- Opening Delimiter -
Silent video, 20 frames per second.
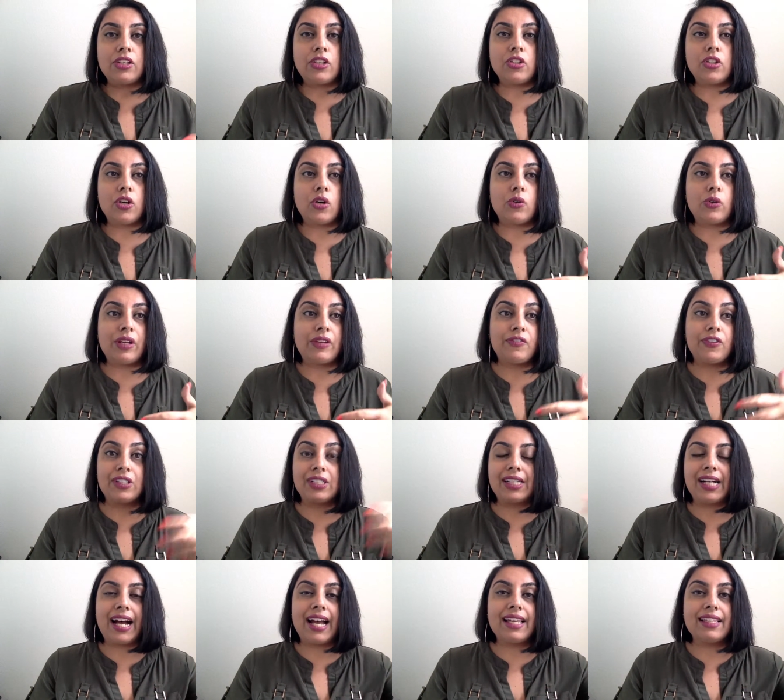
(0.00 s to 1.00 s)
If a
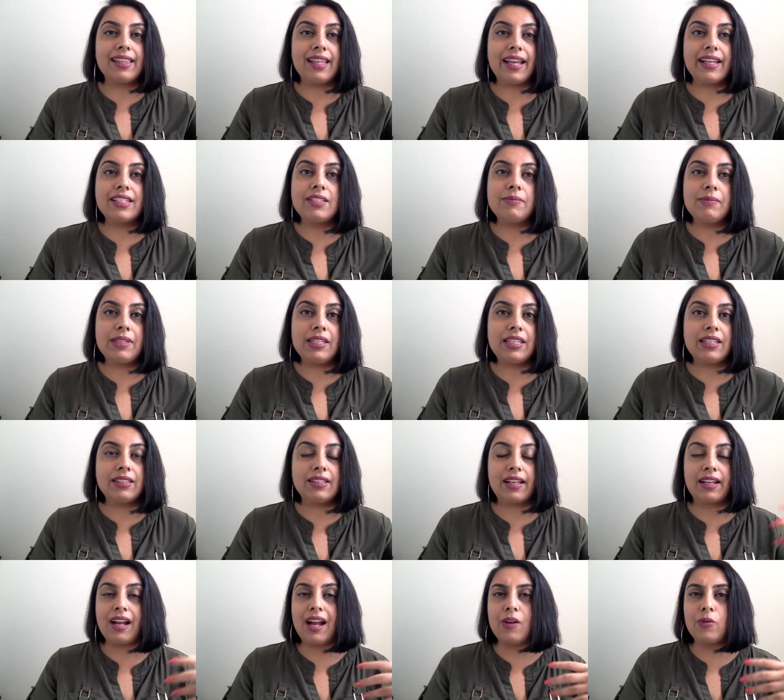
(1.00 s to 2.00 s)
guy liked me,
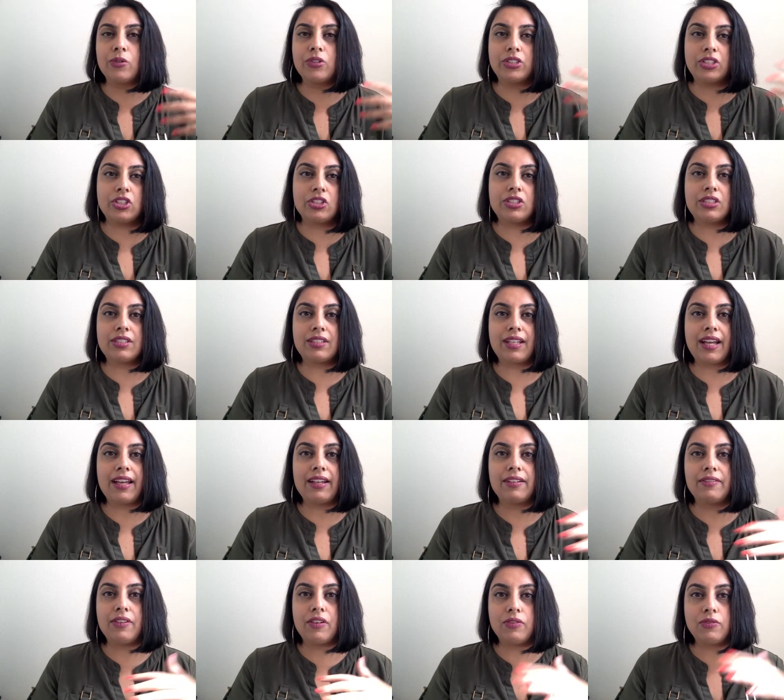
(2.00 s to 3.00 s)
like I would just
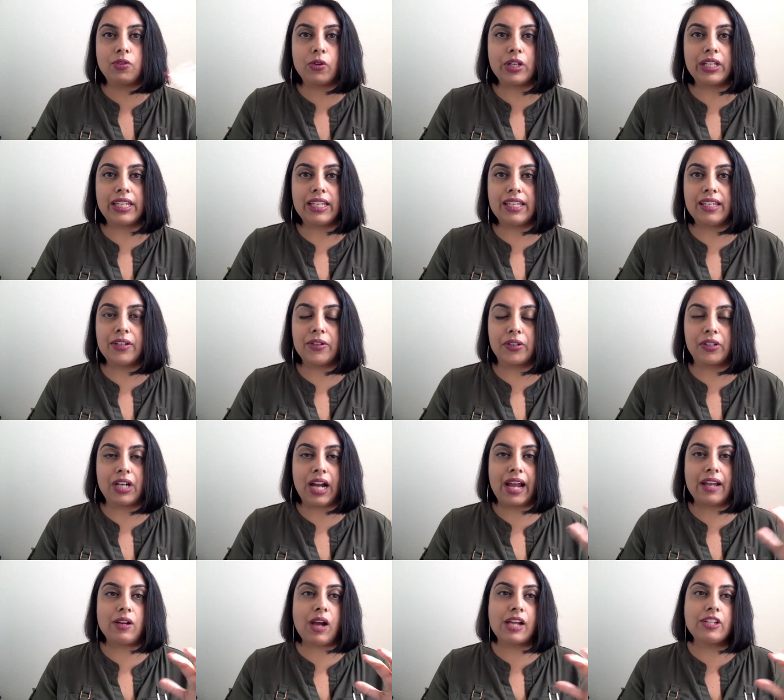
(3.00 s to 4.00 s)
kind of avoid it, or
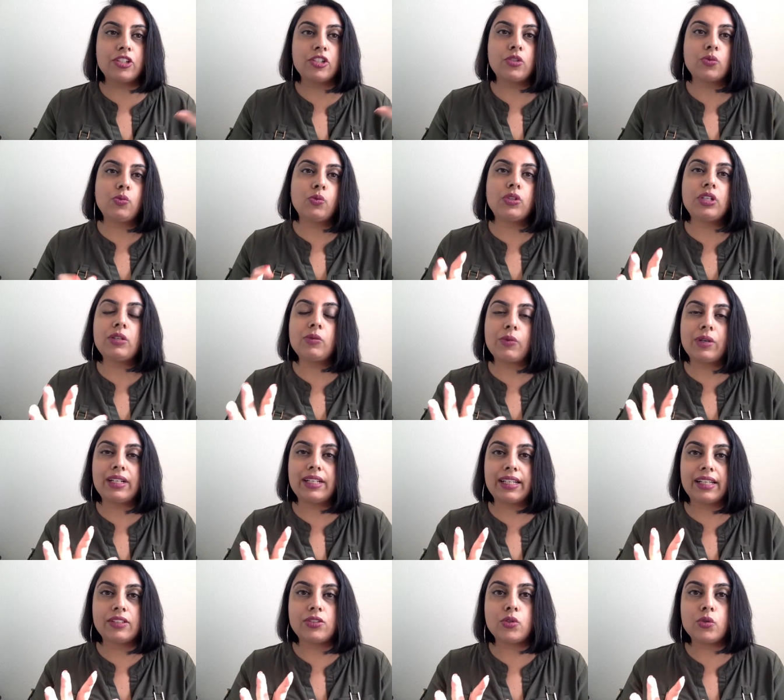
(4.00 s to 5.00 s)
I just wouldn't want
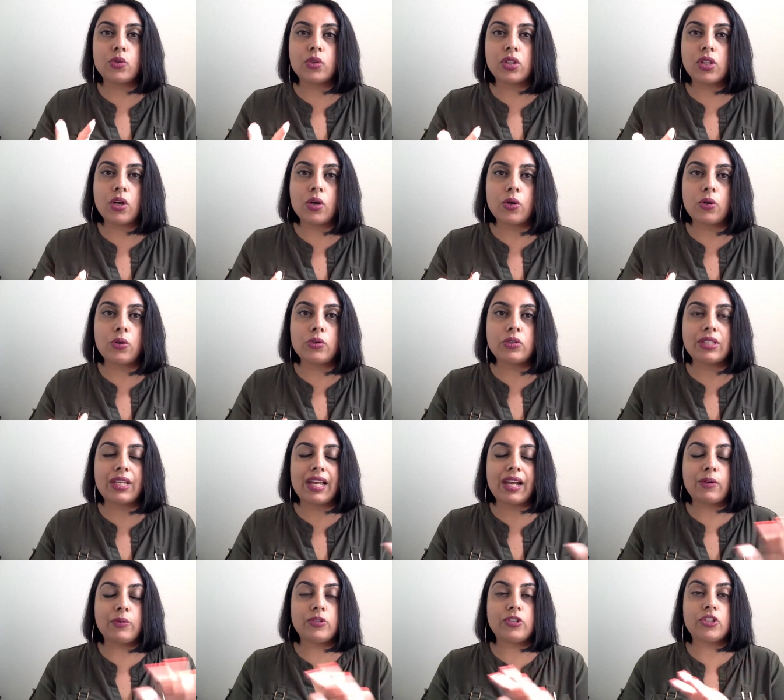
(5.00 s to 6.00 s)
to get too close.
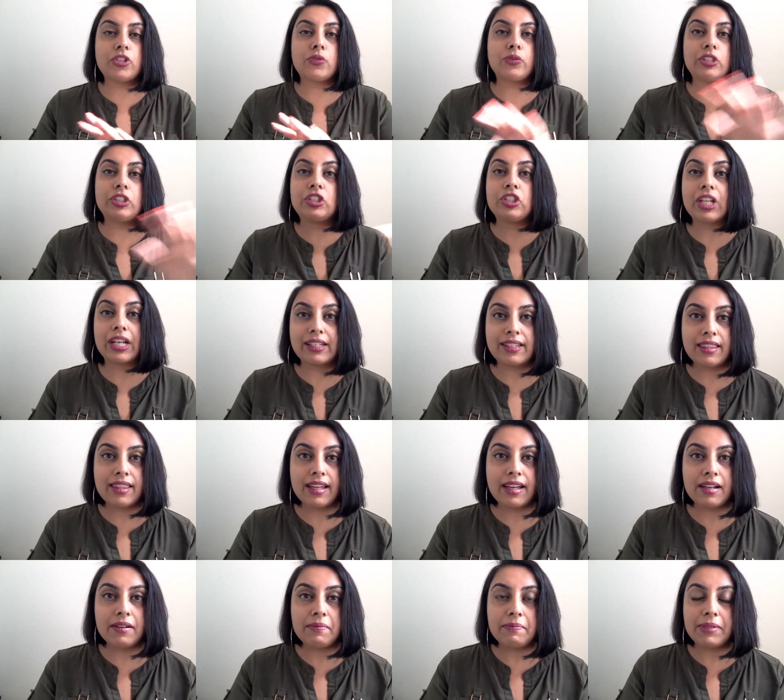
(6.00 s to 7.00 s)
I would just reject
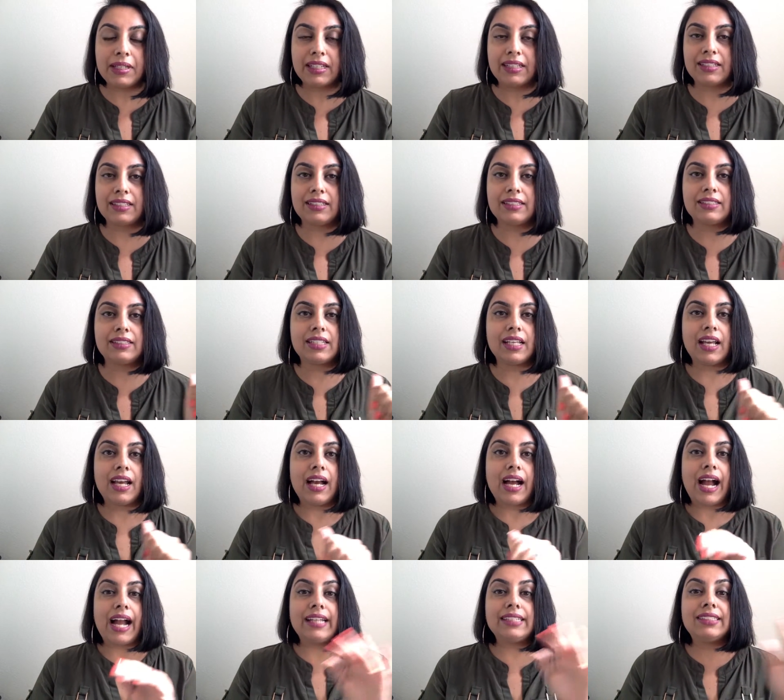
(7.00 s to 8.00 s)
them because
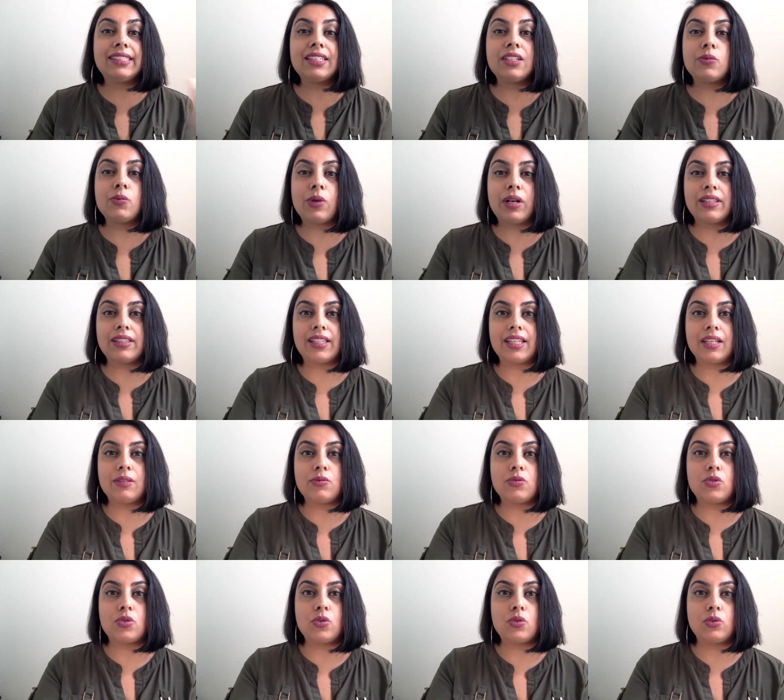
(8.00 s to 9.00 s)
I didn't want
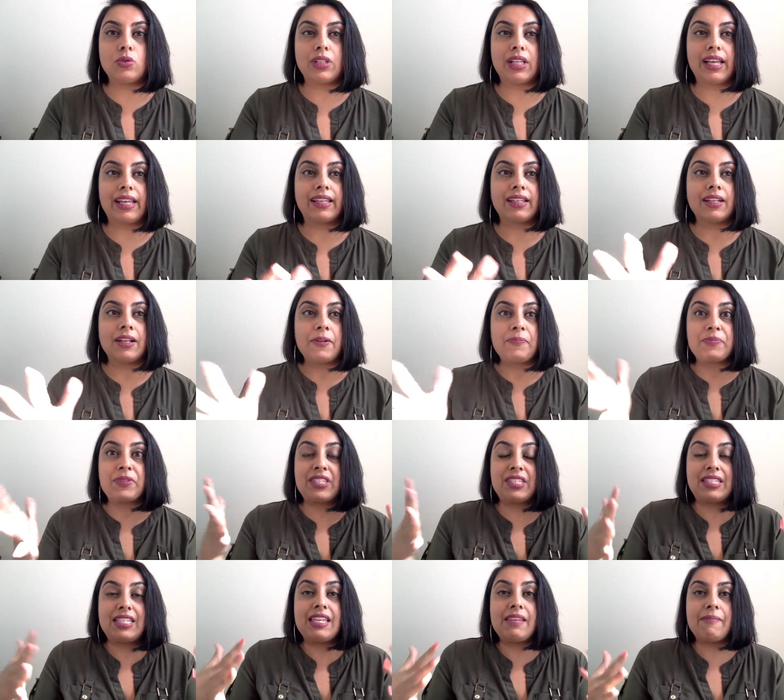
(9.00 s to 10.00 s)
them to like
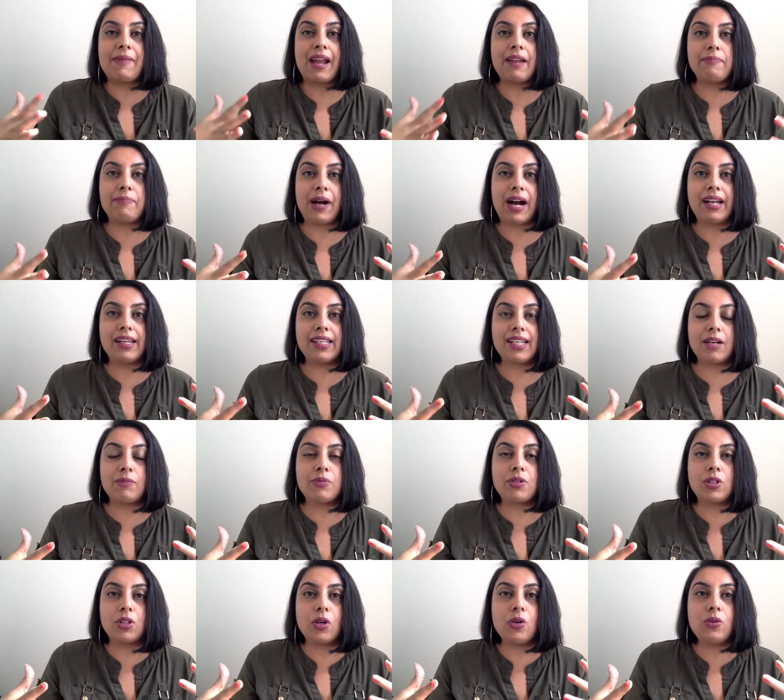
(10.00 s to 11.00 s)
see my body
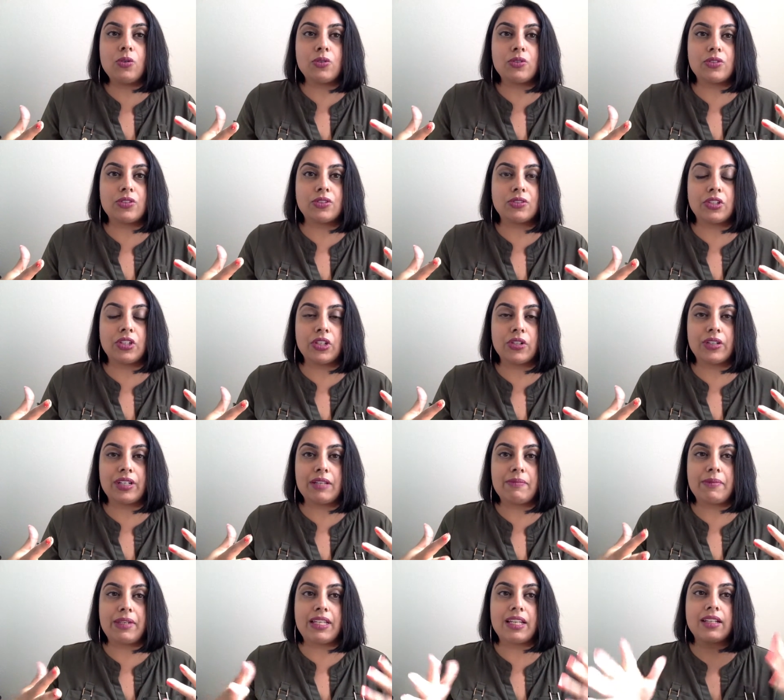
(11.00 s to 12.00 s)
up close. You know what
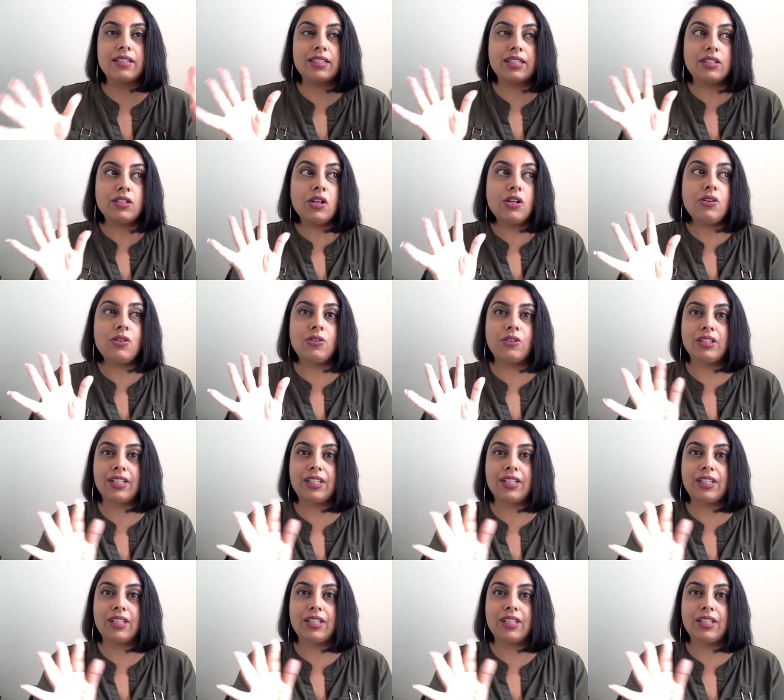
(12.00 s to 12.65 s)
I mean? I was like, no,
- Closing Delimiter -
▸ Description of the task: Restate each entry verbatim and skip every image.

▸ Reply to the exercise:
Silent video, 20 frames per second.
(0.00 s to 1.00 s)
If a
(1.00 s to 2.00 s)
guy liked me,
(2.00 s to 3.00 s)
like I would just
(3.00 s to 4.00 s)
kind of avoid it, or
(4.00 s to 5.00 s)
I just wouldn't want
(5.00 s to 6.00 s)
to get too close.
(6.00 s to 7.00 s)
I would just reject
(7.00 s to 8.00 s)
them because
(8.00 s to 9.00 s)
I didn't want
(9.00 s to 10.00 s)
them to like
(10.00 s to 11.00 s)
see my body
(11.00 s to 12.00 s)
up close. You know what
(12.00 s to 12.65 s)
I mean? I was like, no,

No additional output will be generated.